End-users can write code like this:

using some = some_library<std::vector<int>>;

auto appender = some::appender();

and never have to know that some_library<std::vector<int>>:::appender expands to some C++ monstrosity that is literally hundreds of characters in length!

(Well… unless they make some compile-time mistake, perhaps tiny, when often they will see the actual type in its entire glory, over and over again, but supposedly the language is getting better at that, and tooling can staunch the bleeding.)

Typing and I

Over a considerable period, I started with C(*), moved to C++ later, then Java, and then back to C++, but then out of the blue Python, for years completely untyped, grew from being an occasional scripting language to pretty well all my code this year so far.

In fact, the big change in my Python in the last year is that I had an opportunity to put typing into a moderate code base, and it was a revelation.
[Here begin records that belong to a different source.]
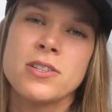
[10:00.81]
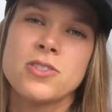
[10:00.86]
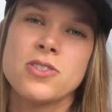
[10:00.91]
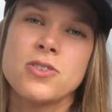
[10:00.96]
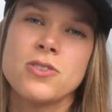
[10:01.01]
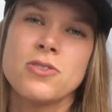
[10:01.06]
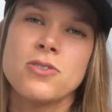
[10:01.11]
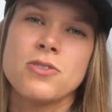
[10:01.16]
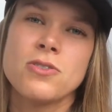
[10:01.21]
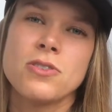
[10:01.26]

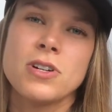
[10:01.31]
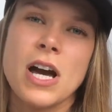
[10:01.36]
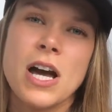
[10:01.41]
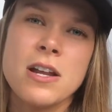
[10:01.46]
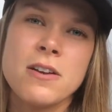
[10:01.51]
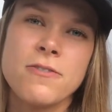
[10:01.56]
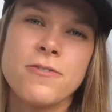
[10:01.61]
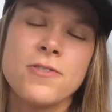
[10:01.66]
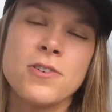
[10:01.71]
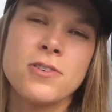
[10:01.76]
to
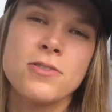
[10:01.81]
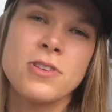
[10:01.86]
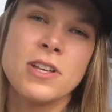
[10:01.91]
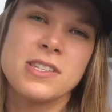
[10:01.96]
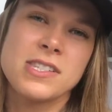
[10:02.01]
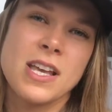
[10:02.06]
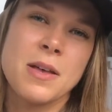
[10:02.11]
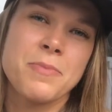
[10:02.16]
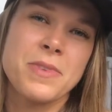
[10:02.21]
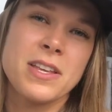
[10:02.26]
kind of know
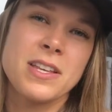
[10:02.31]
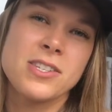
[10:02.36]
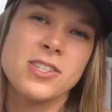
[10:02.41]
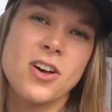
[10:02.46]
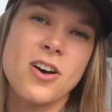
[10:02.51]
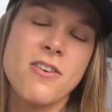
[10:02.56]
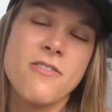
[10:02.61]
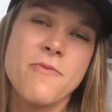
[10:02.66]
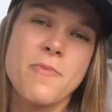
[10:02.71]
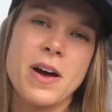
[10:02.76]
that something is
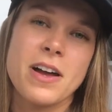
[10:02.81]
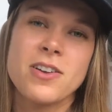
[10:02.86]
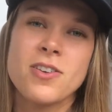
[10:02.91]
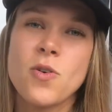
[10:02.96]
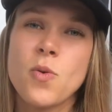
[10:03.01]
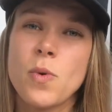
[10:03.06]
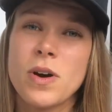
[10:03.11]
off but not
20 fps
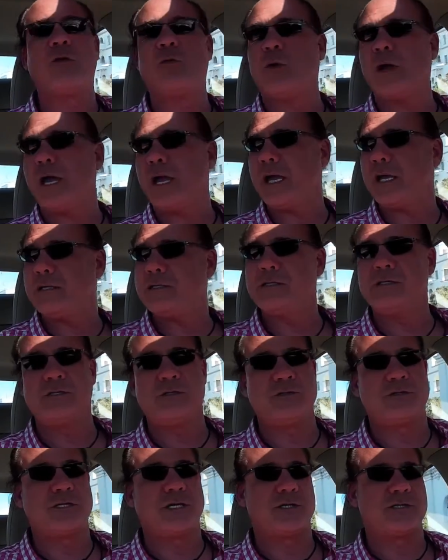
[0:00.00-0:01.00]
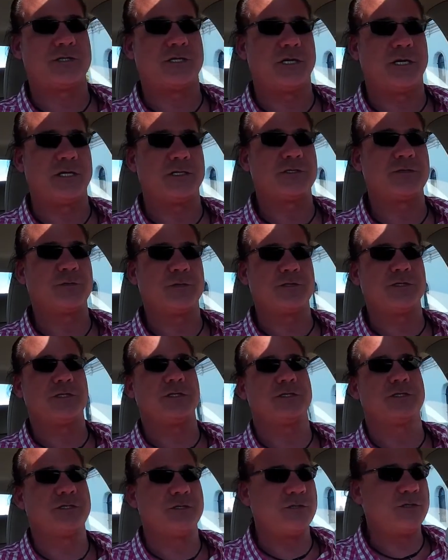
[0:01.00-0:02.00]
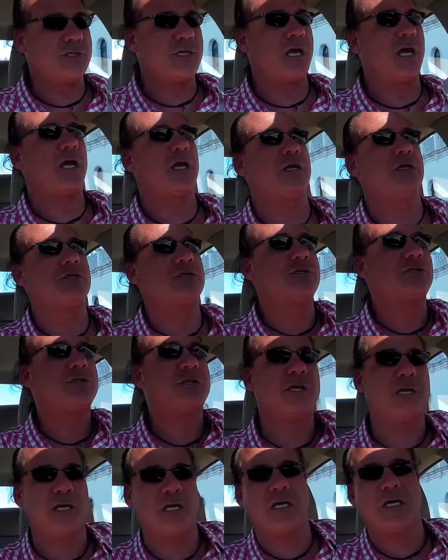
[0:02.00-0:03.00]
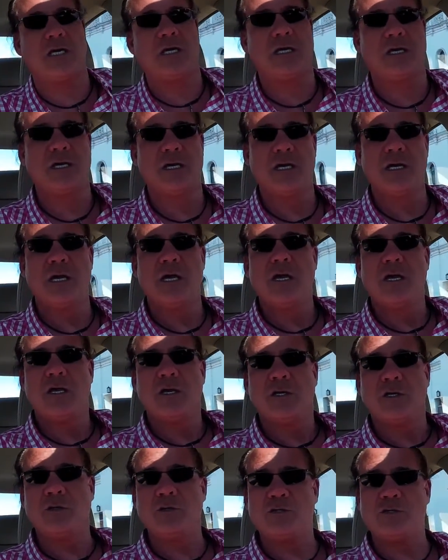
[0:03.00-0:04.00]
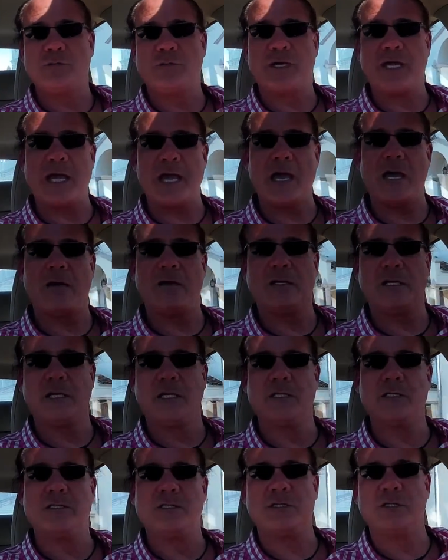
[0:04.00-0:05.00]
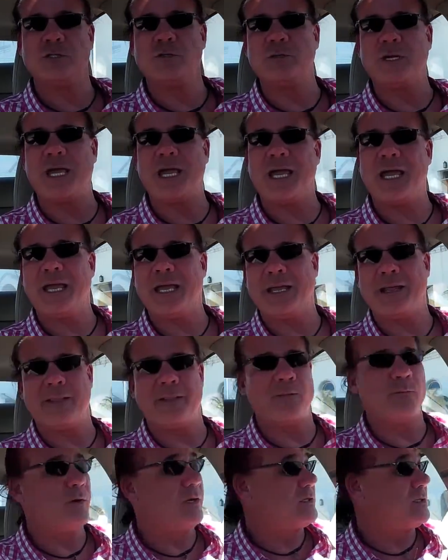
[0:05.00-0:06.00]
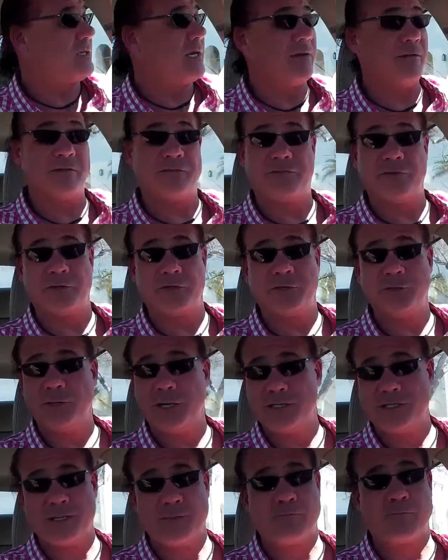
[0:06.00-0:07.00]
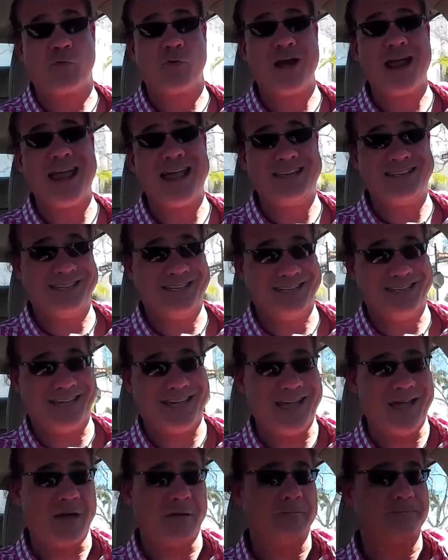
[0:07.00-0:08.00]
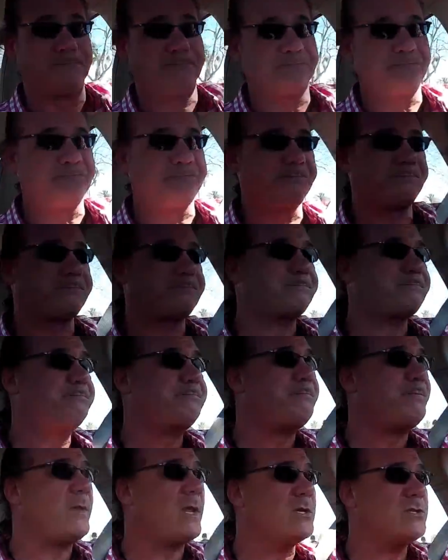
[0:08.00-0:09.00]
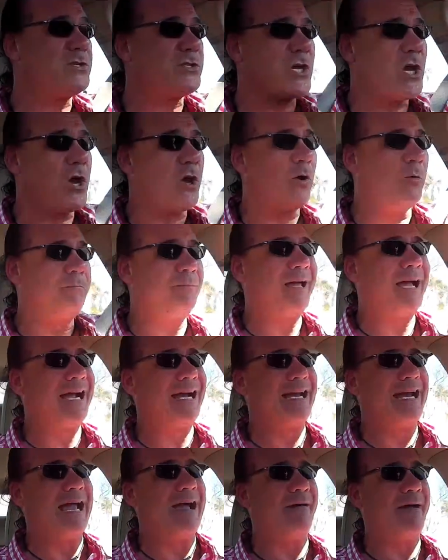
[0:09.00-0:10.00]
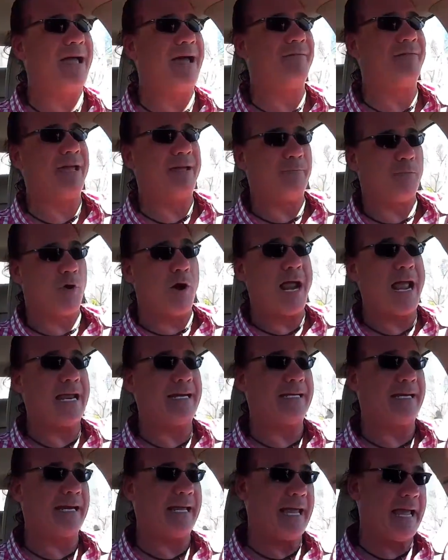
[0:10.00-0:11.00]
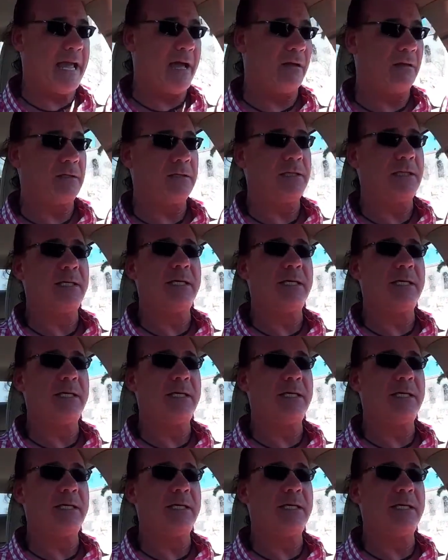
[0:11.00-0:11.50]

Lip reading: way to do such things, which is to change the YouTube account into what they refer to as a branded account. So I now have a branded account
Now everything(**) I write in Python is strictly typed.

Coming from strongly-typed languages, I had switched to Python because I was able to get a lot more done with a lot less programming, and almost never was performance an issue, because of numpy and other such libraries, even in doing real-time audio.

However, I started to write even bigger things and then it became hard to understand the code so development velocity would slow. Writing strictly-typed Python has locally slowed my coding down by around 1 part in 8, but has increased the reliability considerably.

My ability to write code that works the first time(***) has spiked, because my ability to correctly reason about the code has improved, because the typing tells me what I need to know, so in the medium-term, my productivity seems to be better, though yes, it’s hard to measure.

So I am reminded me of how C++ kept me safe, and I've been thinking about Rust, but, hmm, your article is making me wonder.

Perhaps I shouldn't be so fast to walk away from all that gooey C++ goodness!

Thanks for a good read.

(* — OK, I really started with calculators, Basic and then APL, so sue me.)

(** — Unit tests are only partly typed, mainly because if you typed your monkeypatching, you would reveal your cheating, but also because it’s a lot of work for really no value at all.)

(*** — I do have a definition for this. I don’t count name or punctuation typos immediately caught, or times I have to satisfy the type system with a bit more information. That aside, “working first time” means new code. and a full unit test that succeeds the first time it is run.)